WORK INSTRUCTION:
Return only the lines of the data below from the line with "[00:00:17.00 to 00:00:18.00]" up to and including the line with "Transcript, with fillers: And", exactly as written, with the pictures omitted.

[Stored data entries]
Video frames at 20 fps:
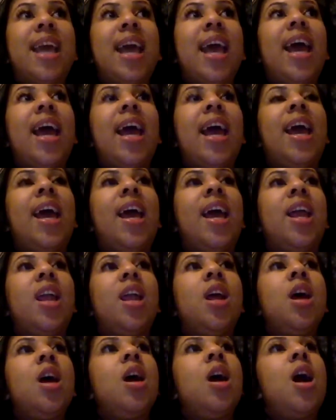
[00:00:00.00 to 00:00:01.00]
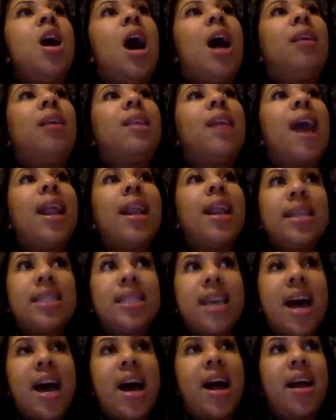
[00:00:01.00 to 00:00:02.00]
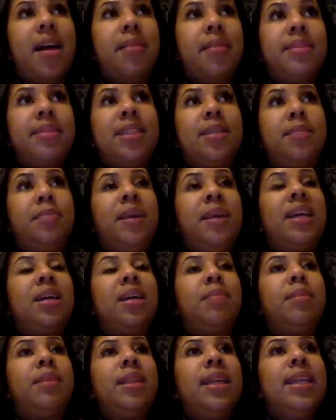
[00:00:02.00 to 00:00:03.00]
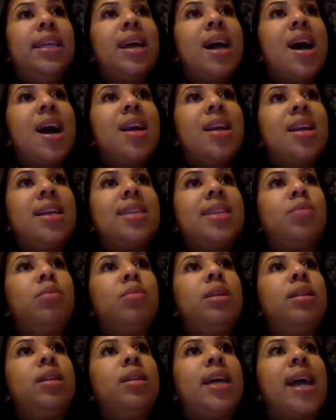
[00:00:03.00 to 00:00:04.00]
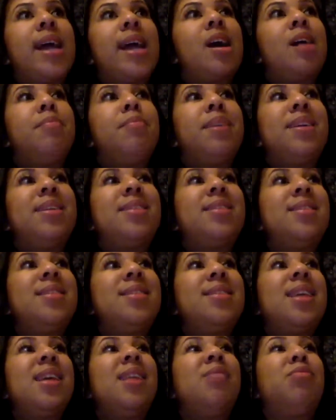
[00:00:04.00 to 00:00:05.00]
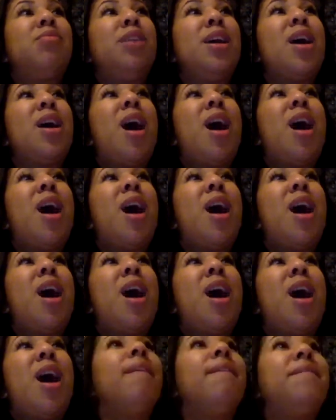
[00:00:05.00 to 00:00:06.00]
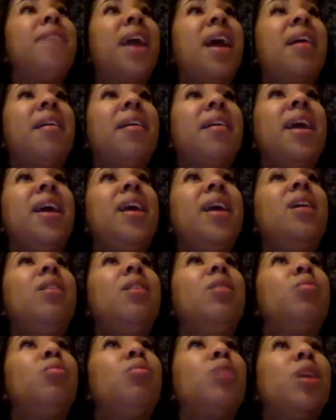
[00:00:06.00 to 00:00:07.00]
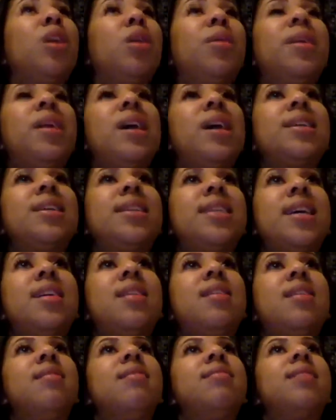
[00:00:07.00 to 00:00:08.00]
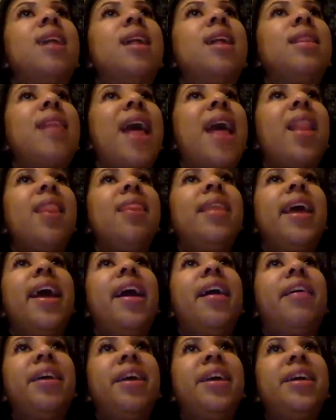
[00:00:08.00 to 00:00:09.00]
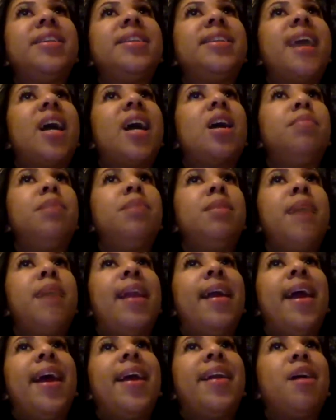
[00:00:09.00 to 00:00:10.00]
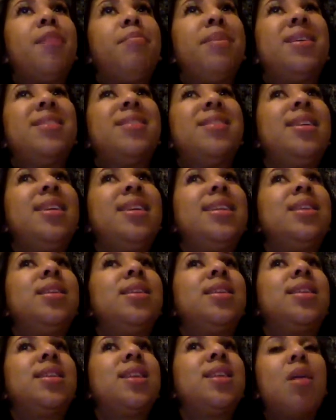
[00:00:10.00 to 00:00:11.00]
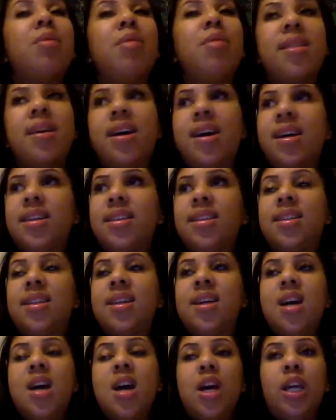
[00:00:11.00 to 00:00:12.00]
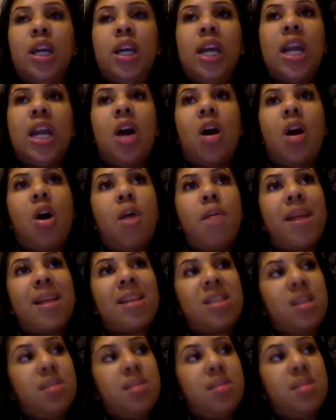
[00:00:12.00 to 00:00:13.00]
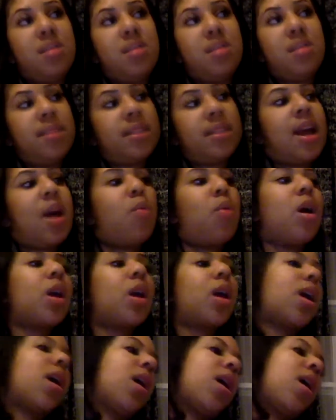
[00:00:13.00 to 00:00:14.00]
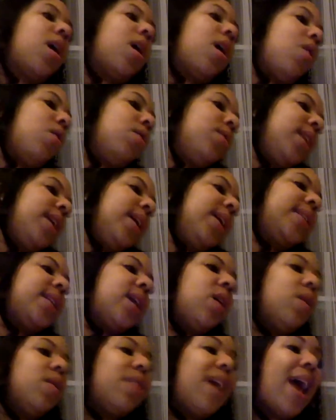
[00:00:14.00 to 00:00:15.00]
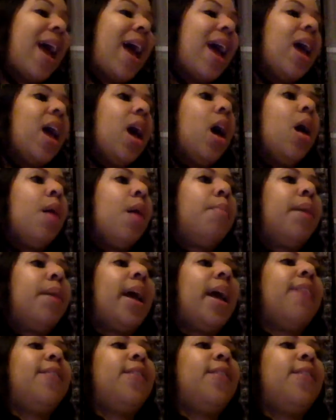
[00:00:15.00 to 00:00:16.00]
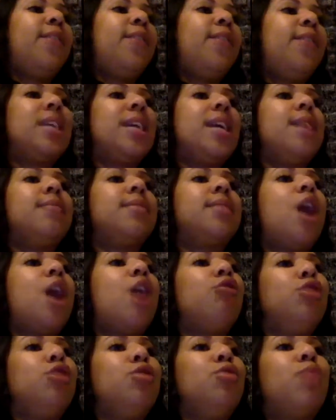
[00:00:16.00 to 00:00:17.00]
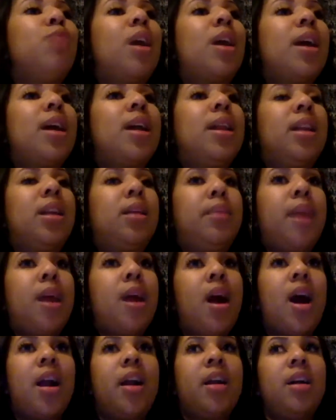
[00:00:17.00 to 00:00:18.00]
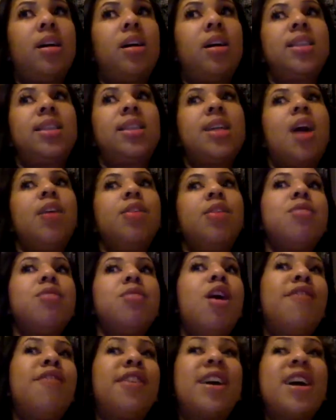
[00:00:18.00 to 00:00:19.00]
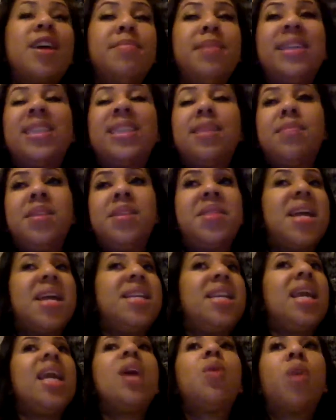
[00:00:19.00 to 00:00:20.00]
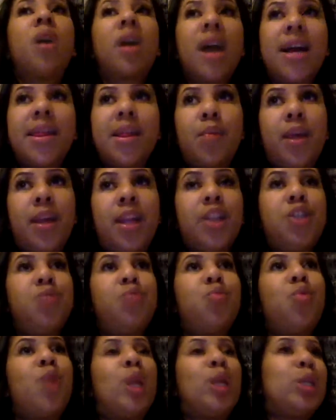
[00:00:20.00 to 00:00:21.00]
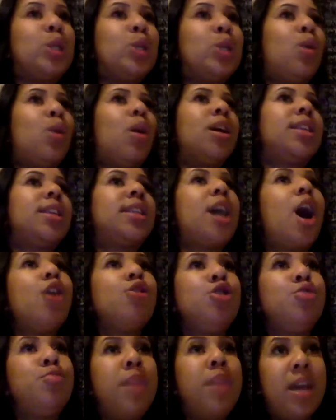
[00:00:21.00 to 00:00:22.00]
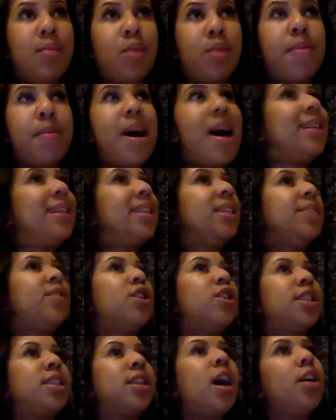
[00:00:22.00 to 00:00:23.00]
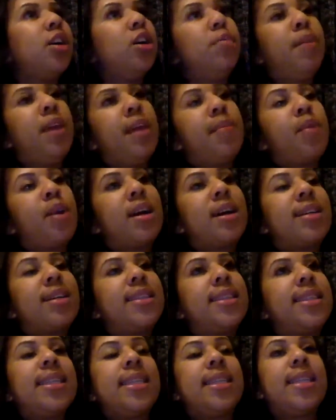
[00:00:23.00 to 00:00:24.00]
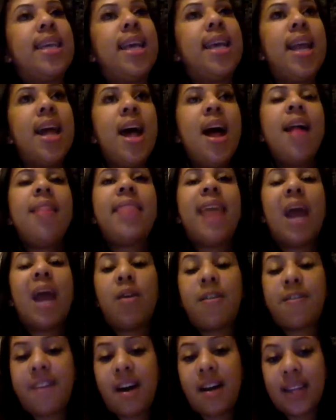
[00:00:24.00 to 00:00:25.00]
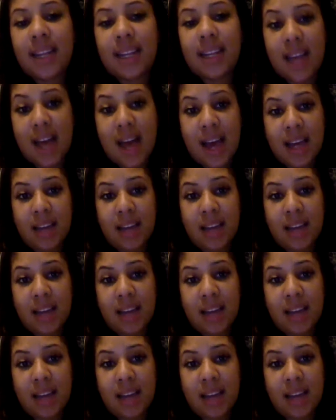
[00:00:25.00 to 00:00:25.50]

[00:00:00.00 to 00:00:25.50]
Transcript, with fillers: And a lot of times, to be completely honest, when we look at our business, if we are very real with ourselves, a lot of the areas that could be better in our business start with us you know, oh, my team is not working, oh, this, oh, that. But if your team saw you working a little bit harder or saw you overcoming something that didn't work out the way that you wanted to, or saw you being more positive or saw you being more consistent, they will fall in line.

---

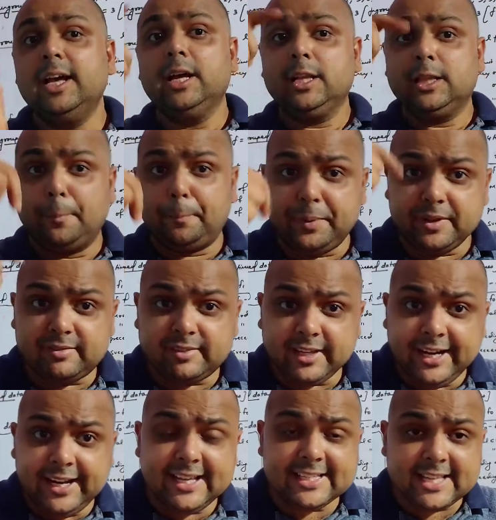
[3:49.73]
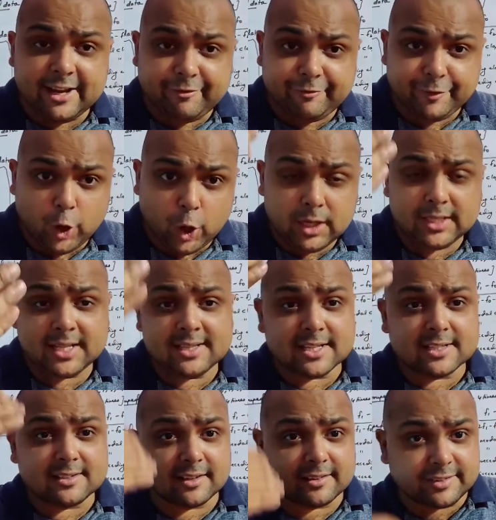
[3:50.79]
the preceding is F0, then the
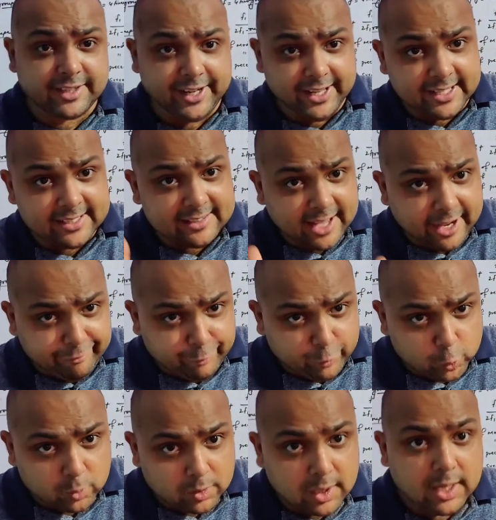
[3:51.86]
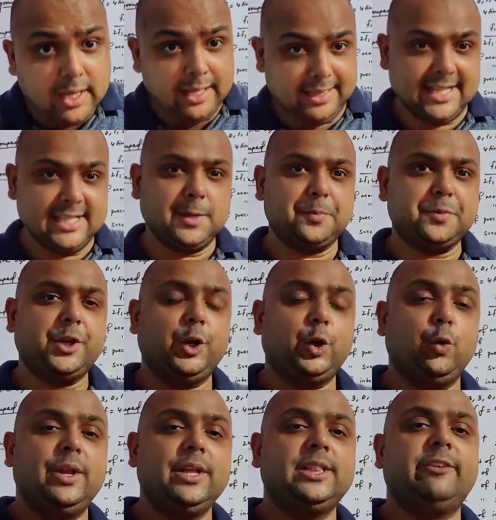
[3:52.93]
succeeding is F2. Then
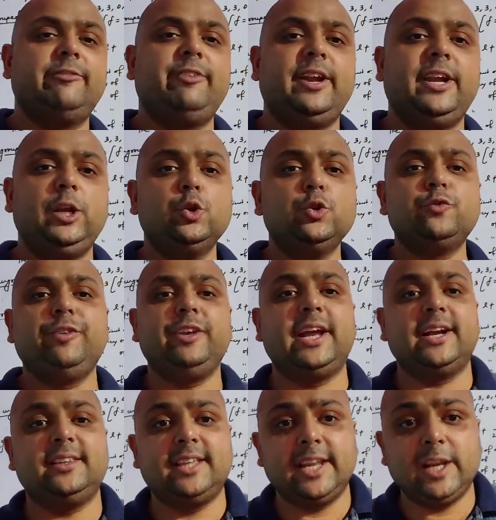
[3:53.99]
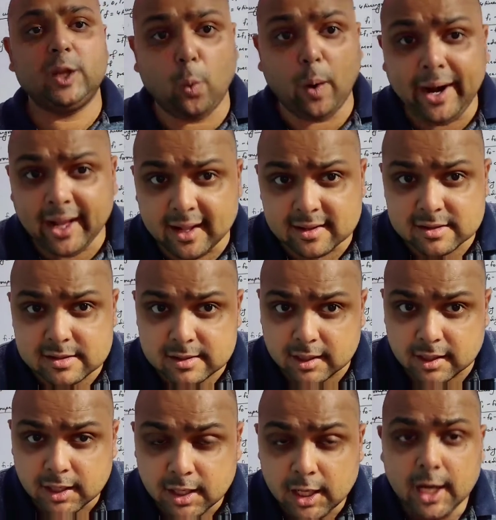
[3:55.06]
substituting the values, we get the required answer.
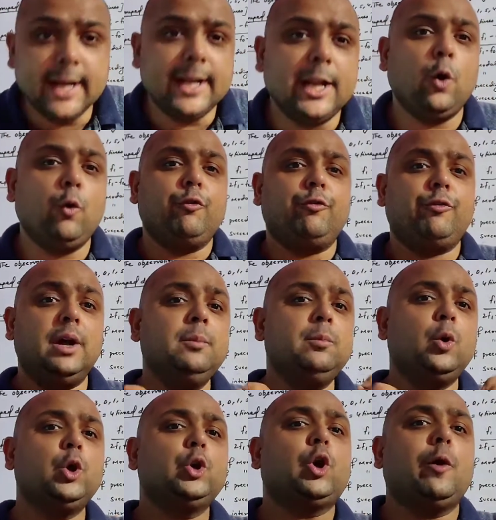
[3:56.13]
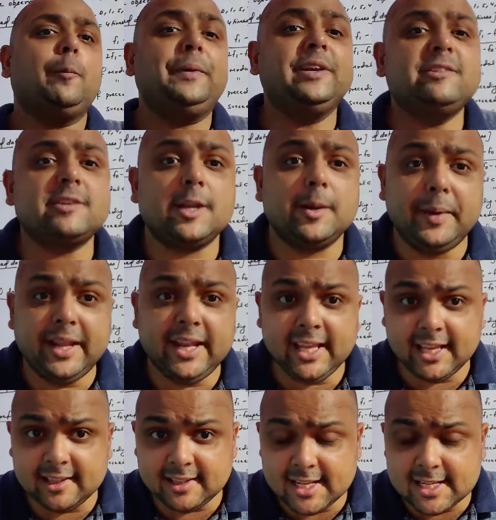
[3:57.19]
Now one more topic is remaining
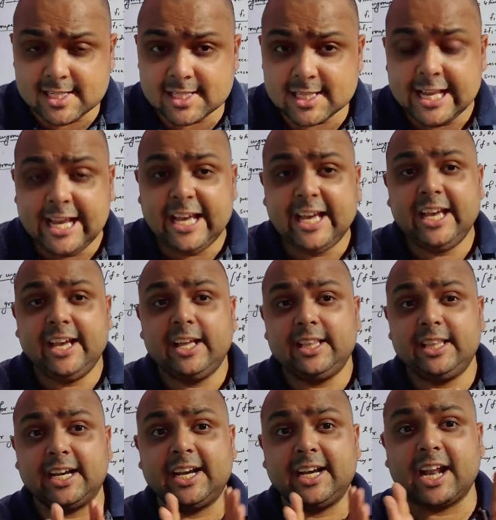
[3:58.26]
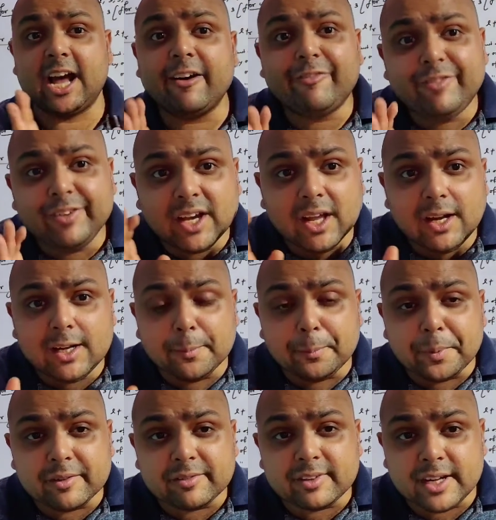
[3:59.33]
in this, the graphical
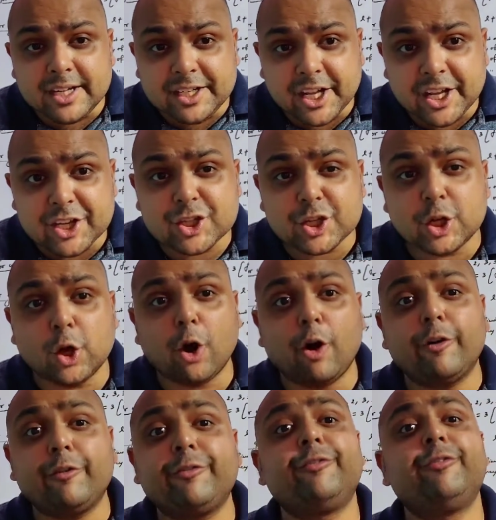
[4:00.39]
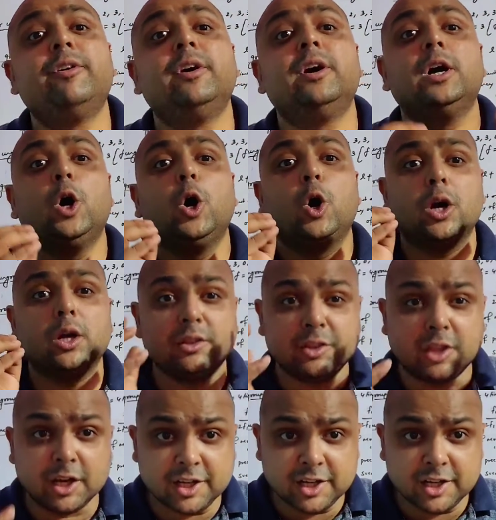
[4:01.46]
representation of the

ANSWER BELOW:
[00:00:17.00 to 00:00:18.00]
[00:00:18.00 to 00:00:19.00]
[00:00:19.00 to 00:00:20.00]
[00:00:20.00 to 00:00:21.00]
[00:00:21.00 to 00:00:22.00]
[00:00:22.00 to 00:00:23.00]
[00:00:23.00 to 00:00:24.00]
[00:00:24.00 to 00:00:25.00]
[00:00:25.00 to 00:00:25.50]

[00:00:00.00 to 00:00:25.50]
Transcript, with fillers: And a lot of times, to be completely honest, when we look at our business, if we are very real with ourselves, a lot of the areas that could be better in our business start with us you know, oh, my team is not working, oh, this, oh, that. But if your team saw you working a little bit harder or saw you overcoming something that didn't work out the way that you wanted to, or saw you being more positive or saw you being more consistent, they will fall in line.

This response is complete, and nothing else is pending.